#### [Action item]
Copy out the data exactly as it appears, without a single image.

────────────────────

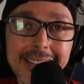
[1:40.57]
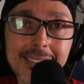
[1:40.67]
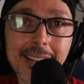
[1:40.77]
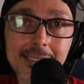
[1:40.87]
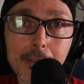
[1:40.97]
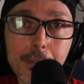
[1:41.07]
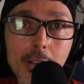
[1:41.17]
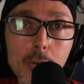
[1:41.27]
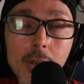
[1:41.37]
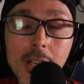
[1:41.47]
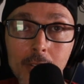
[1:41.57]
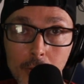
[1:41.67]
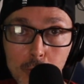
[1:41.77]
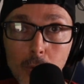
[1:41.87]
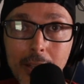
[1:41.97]
in today's video. So
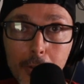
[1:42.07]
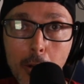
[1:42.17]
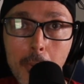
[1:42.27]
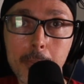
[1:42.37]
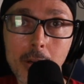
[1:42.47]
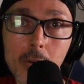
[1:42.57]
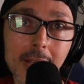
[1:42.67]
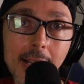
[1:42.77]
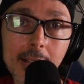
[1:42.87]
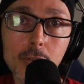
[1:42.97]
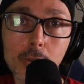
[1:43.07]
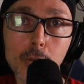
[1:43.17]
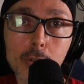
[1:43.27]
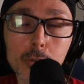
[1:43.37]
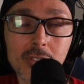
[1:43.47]
do leave a comment below. Let us know your
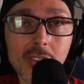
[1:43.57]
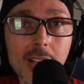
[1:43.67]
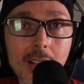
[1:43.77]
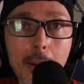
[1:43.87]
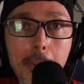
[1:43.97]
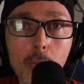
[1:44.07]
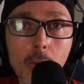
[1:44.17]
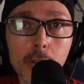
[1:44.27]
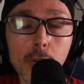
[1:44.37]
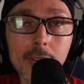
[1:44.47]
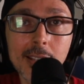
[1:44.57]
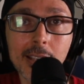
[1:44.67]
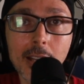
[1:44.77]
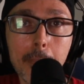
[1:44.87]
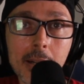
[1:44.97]
thoughts about what you
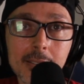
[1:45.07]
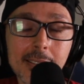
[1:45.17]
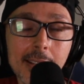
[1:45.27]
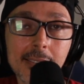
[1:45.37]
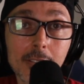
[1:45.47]
think about today's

────────────────────

#### [Exercise solution]
[1:40.57]
[1:40.67]
[1:40.77]
[1:40.87]
[1:40.97]
[1:41.07]
[1:41.17]
[1:41.27]
[1:41.37]
[1:41.47]
[1:41.57]
[1:41.67]
[1:41.77]
[1:41.87]
[1:41.97]
in today's video. So
[1:42.07]
[1:42.17]
[1:42.27]
[1:42.37]
[1:42.47]
[1:42.57]
[1:42.67]
[1:42.77]
[1:42.87]
[1:42.97]
[1:43.07]
[1:43.17]
[1:43.27]
[1:43.37]
[1:43.47]
do leave a comment below. Let us know your
[1:43.57]
[1:43.67]
[1:43.77]
[1:43.87]
[1:43.97]
[1:44.07]
[1:44.17]
[1:44.27]
[1:44.37]
[1:44.47]
[1:44.57]
[1:44.67]
[1:44.77]
[1:44.87]
[1:44.97]
thoughts about what you
[1:45.07]
[1:45.17]
[1:45.27]
[1:45.37]
[1:45.47]
think about today's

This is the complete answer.